Agus juga menekankan pentingnya memitigasi risiko dampak perang Iran-Israel pada industri, terutama ketergantungan industri dalam negeri pada energi impor sebagai bahan baku maupun komponen input produksi.
Selain itu, mitigasi juga dibutuhkan mengantisipasi gangguan pada rantai pasok global terutama pada rantai pasok bahan baku industri karena jalur logistik bahan baku dan produk ekspor industri melewati timur tengah yang sedang dilanda konflik terbuka saat ini.
Tidak hanya itu, Menperin juga mengingatkan industri manufaktur juga memitigasi dampak perang Iran-Israel terhadap gejolak nilai tukar mata uang yang berakibat terhadap inflasi harga input produksi dan penurunan daya saing ekspor produk industri.
Agus menambahkan, energi bagi industri adalah sesuatu yang vital, tidak hanya sebagai sumber energy produksi, tetapi juga sebagai bahan baku dalam proses produksi.
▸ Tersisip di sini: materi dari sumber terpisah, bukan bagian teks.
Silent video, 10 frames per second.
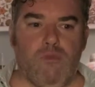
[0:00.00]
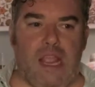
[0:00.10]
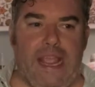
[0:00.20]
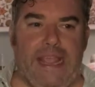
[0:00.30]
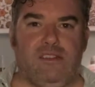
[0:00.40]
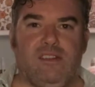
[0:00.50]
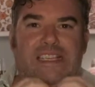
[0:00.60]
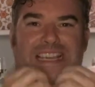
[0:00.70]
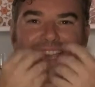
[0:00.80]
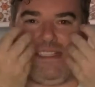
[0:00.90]
It's
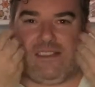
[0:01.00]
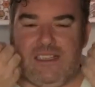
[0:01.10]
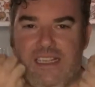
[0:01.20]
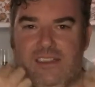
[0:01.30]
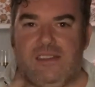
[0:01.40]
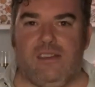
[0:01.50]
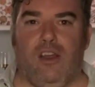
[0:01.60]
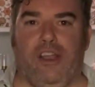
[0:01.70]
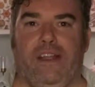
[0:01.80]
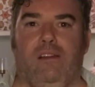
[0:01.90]
kissed the
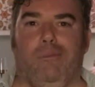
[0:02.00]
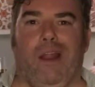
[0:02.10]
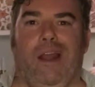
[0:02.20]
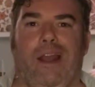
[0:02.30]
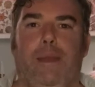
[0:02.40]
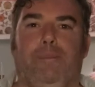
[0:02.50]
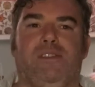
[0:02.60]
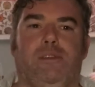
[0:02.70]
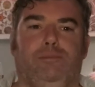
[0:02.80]
inside of my lips.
“Karena itu, industri dalam negeri diminta lebih efisien dalam penggunaan energi dalam proses produksi. Penggunaan energi lebih efisien dari berbagai sumber dapat meningkatkan produktivitas dan daya saing produk industri. Hal ini juga sekaligus mendukung kedaulatan energi nasional sebagaimana telah dicanangkan oleh Presiden Prabowo,” jelasnya.
Lebih lanjut, Kemenperin mendorong pelaku industri untuk tidak hanya menggunakan energi secara efisien, tetapi juga mendiversifikasi sumber energi yang digunakan dalam produksi.
Hal ini menjadi krusial mengingat ketergantungan pada energi fosil impor, terutama yang berasal dari kawasan Timur Tengah, semakin berisiko di tengah konflik geopolitik yang berkepanjangan.
“Industri nasional harus mulai mengandalkan sumber energi domestik, termasuk energi baru dan terbarukan seperti bioenergi, panas bumi, serta memanfaatkan limbah industri sebagai bahan bakar alternatif,” tutup Agus.